Alimentation et télécoms : une évolution inquiétante
Tout récemment, c’est dans le secteur des télécoms réunionnais que la concurrence est mise à mal. Zeop, opérateur local appartenant au groupe familial Océinde, se retrouve ainsi en difficulté du fait des choix de l’Arcep. L’autorité régulatrice des télécoms prévoit en effet d’attribuer des fréquences basses aux différents opérateurs présents sur l’île via un mécanisme d’enchères, par définition favorable aux acteurs disposant d’une assise financière confortable. Dans le cas présent, SFR, Free et Orange sont déjà en dans une situation d’oligopole sur les fréquences basses à La Réunion. Une réalité dénoncée par la sénatrice de la Réunion Nassimah Dindar, qui, dans un courrier au ministre de l’Économie Bruno Le Maire, évoque une « situation de concurrence biaisée ».
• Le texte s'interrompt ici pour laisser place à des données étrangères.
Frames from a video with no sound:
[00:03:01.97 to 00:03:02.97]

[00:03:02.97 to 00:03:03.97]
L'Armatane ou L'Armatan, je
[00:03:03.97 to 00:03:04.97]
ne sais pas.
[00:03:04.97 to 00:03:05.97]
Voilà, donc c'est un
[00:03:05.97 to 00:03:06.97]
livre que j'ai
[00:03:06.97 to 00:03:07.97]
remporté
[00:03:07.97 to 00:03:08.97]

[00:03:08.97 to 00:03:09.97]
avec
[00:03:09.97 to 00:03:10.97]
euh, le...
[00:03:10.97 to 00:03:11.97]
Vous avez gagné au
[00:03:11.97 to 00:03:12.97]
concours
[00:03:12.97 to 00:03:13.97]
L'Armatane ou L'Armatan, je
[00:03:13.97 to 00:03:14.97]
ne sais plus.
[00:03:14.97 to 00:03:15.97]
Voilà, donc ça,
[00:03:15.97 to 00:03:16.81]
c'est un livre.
Que l’on retrouve également dans le secteur de la distribution, particulièrement exposé sur l’île. En février 2020, Olivier Babeau, président de l’Institut Sapiens, écrivait ainsi dans Les Échos que « certains projets en cours, comme ceux concernant la grande distribution sur l’île de La Réunion, font d’ailleurs penser que la tendance est encore à un accroissement de la concentration des acteurs qui risquent d’acquérir un important pouvoir de marché et donc des rentes, au détriment des consommateurs. »
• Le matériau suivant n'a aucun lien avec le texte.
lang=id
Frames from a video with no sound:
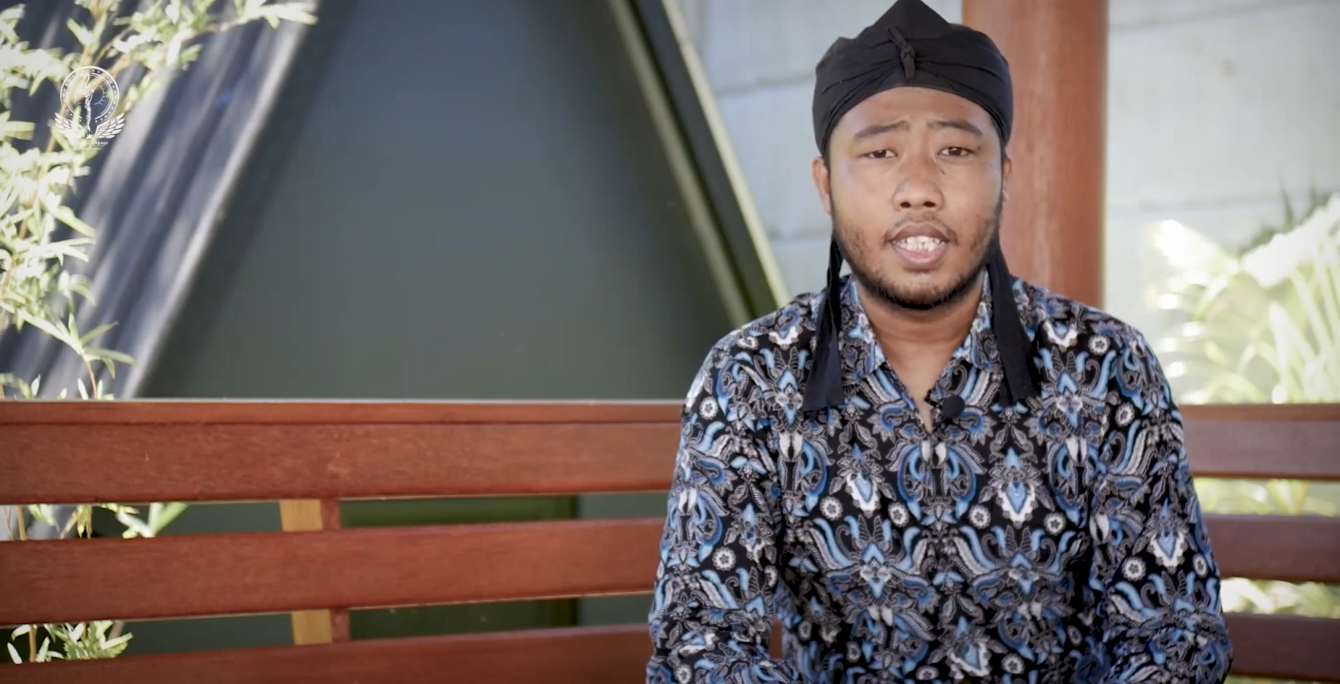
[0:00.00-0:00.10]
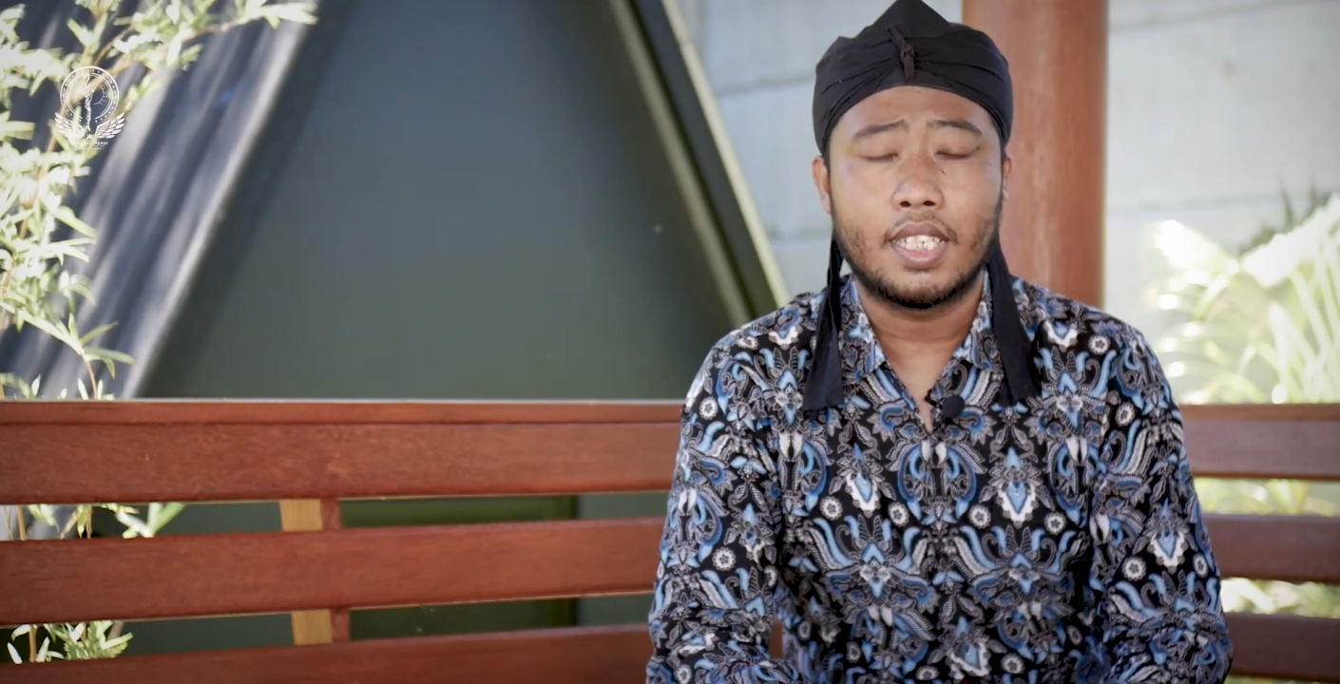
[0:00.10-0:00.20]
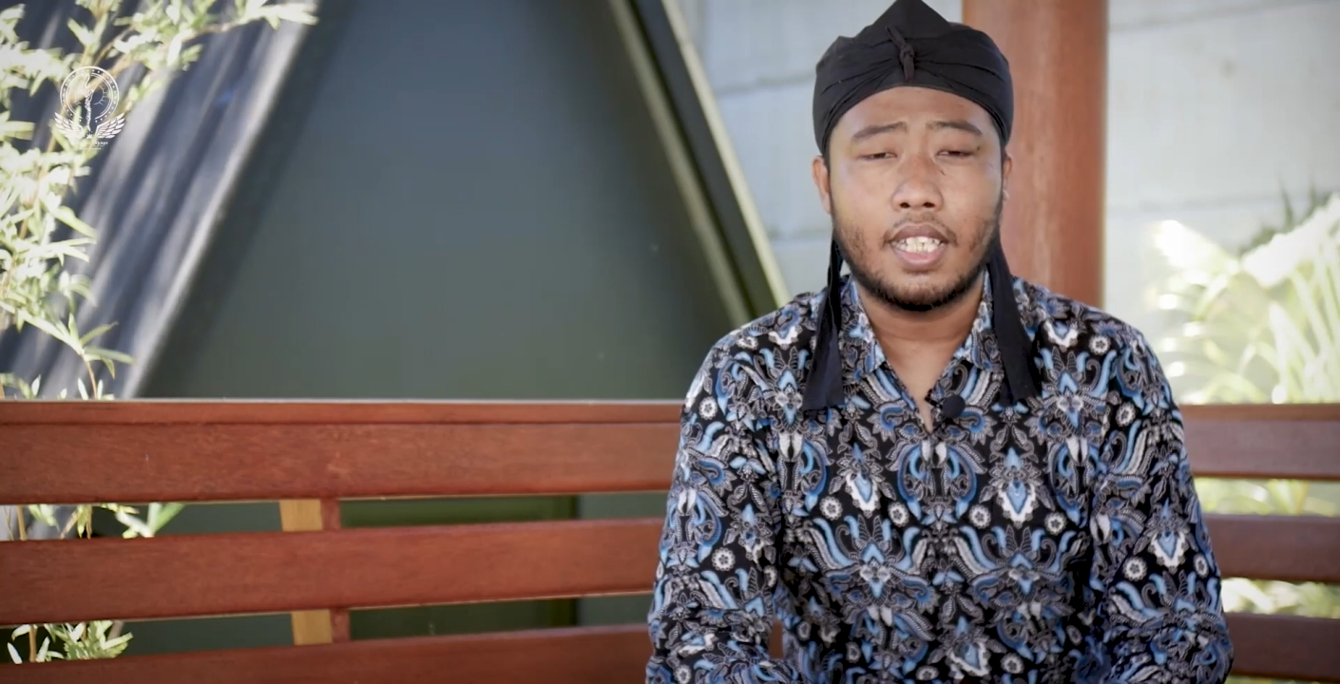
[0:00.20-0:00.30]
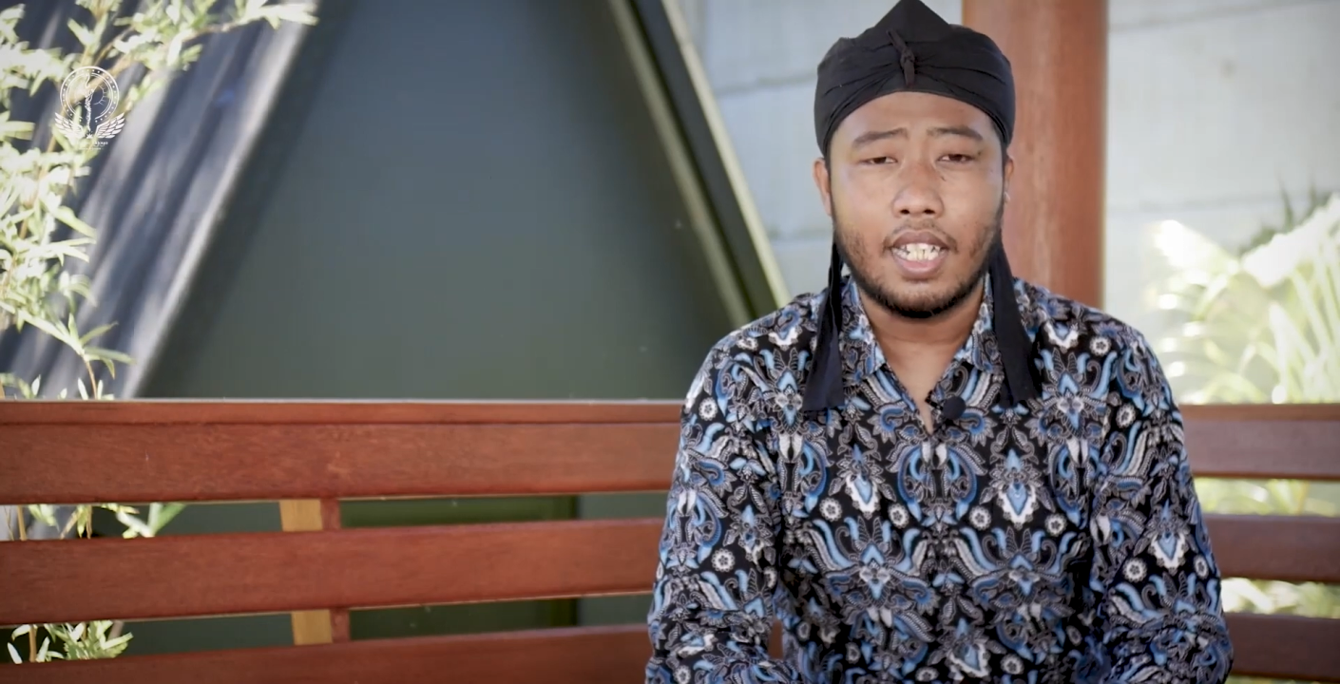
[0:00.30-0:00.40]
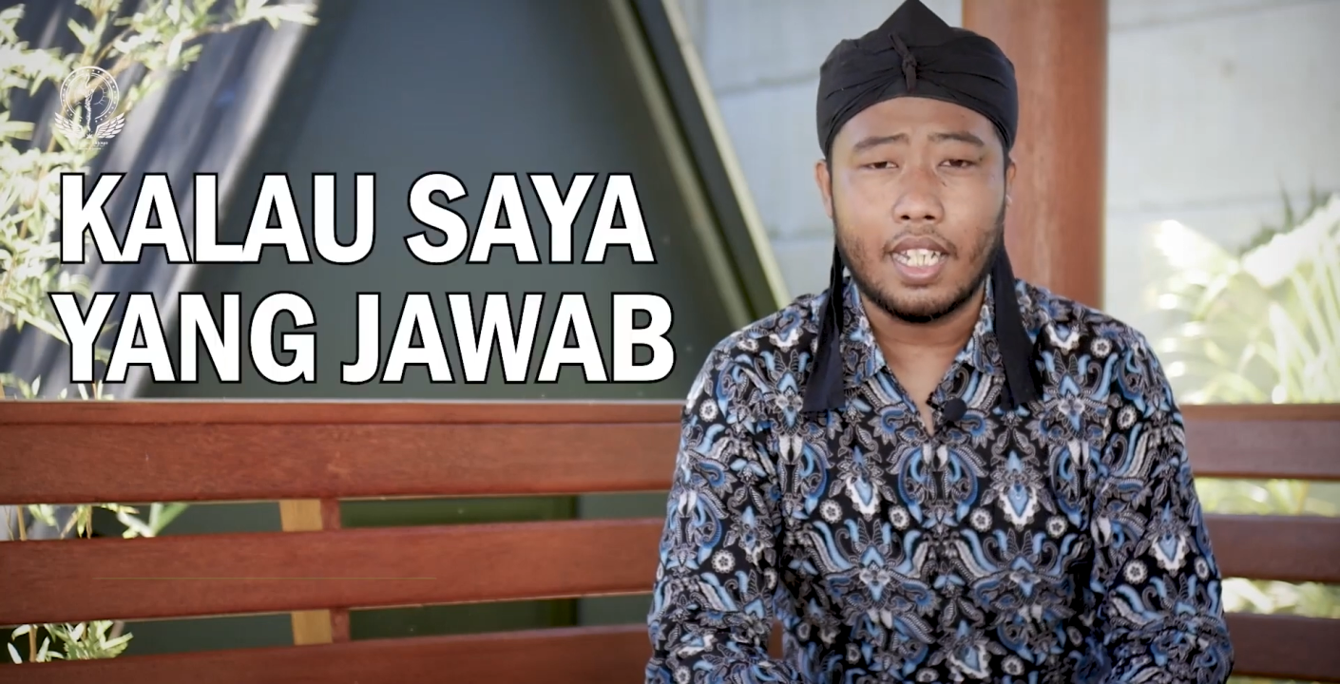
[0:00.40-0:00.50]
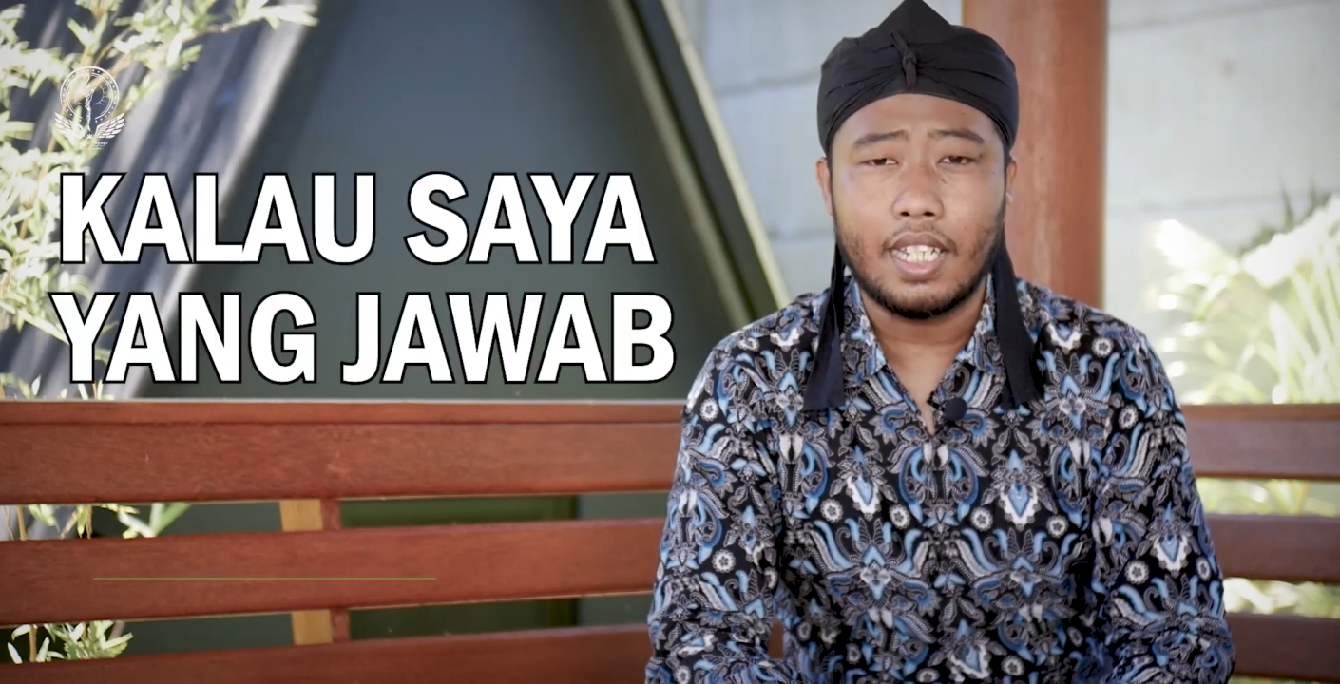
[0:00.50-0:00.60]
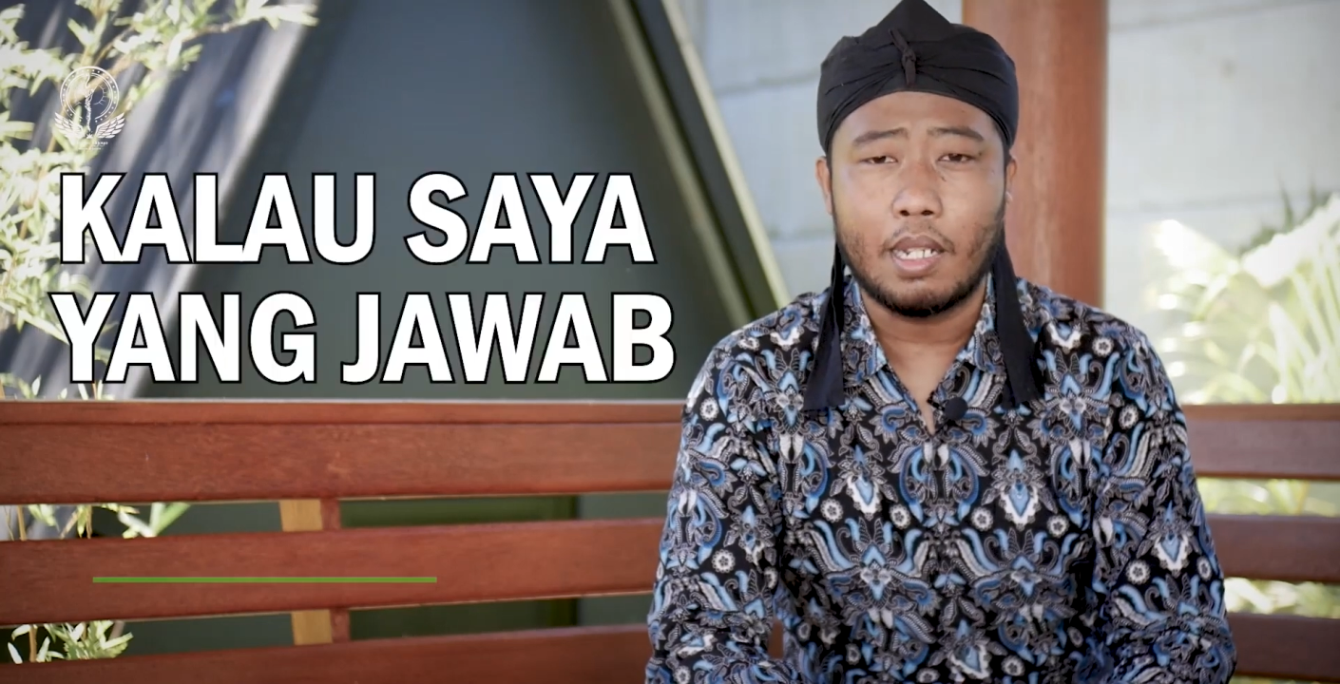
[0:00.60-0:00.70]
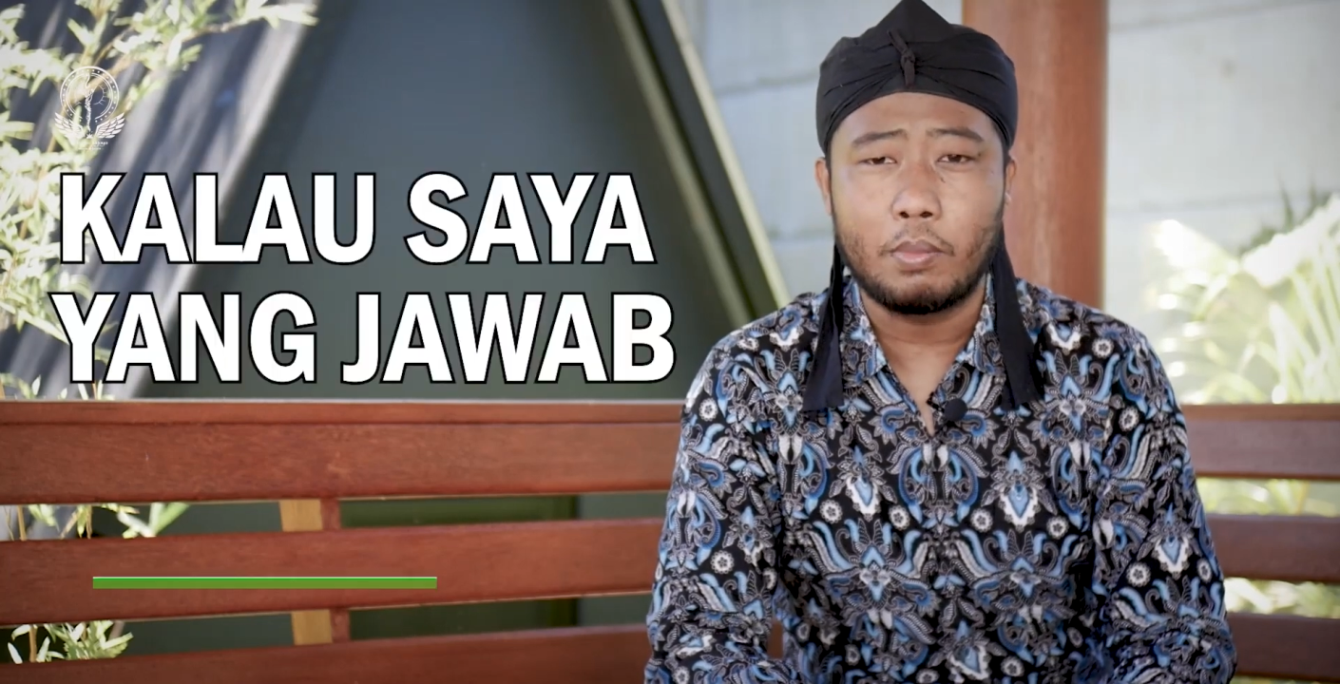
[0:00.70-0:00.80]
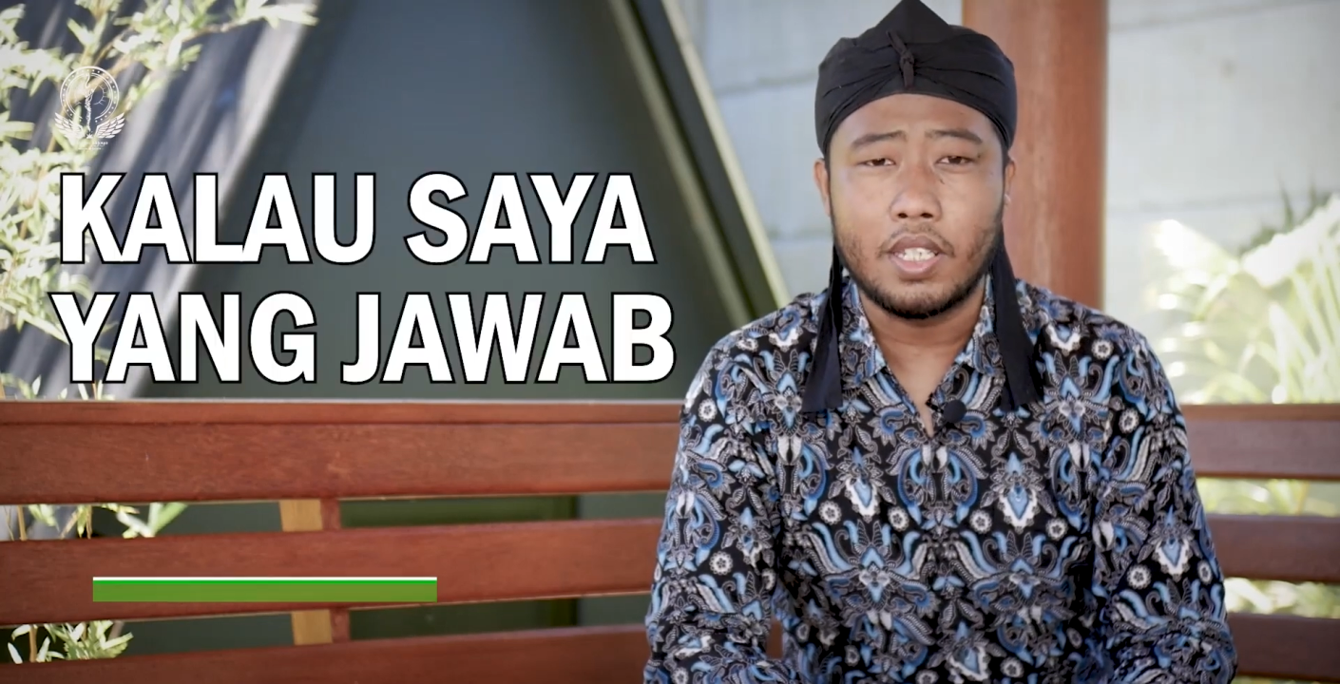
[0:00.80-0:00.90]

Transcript: saya yang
En cause, le feu vert donné par l’Autorité de la concurrence au rachat de Vindémia, propriétaire des enseignes de grande distribution Score et Jumbo, par le Groupe Bernard Hayot, propriétaire des supermarchés Carrefour. Un projet largement critiqué, malgré les garanties exigées par l’Autorité de la concurrence. D’après les détracteurs de ce rachat, il s’agirait même d’une « nouvelle opération de concentration dans la grande distribution, renforçant encore l’économie de rente qui domine dans ces collectivités ».
Une prise de conscience limitée
Comment expliquer cette tendance persistante à la formation de monopoles, qui pèse in fine sur le pouvoir d’achat des consommateurs ultramarins ? Les pouvoirs publics semblent pourtant engagés sur la voie d’une prise de conscience. Le président de la République n’a-t-il pas lui-même dénoncé, en 2019, les « filières monopolistiques ou oligopolistiques » qui sévissent outre-mer ?
Si des actions ont bel et bien été menées pour tenter de limiter cette tendance naturelle à la formation de monopoles, force est de constater que leur efficacité reste minime. En témoigne la possibilité, pour les collectivités territoriales, de saisir l’autorité de la concurrence pour toute affaire de pratique anticoncurrentielle – prévue par la loi de 2012 sur la régulation économique des outre-mer – qui n’a jamais été utilisée, au grand dam des consommateurs ultramarins.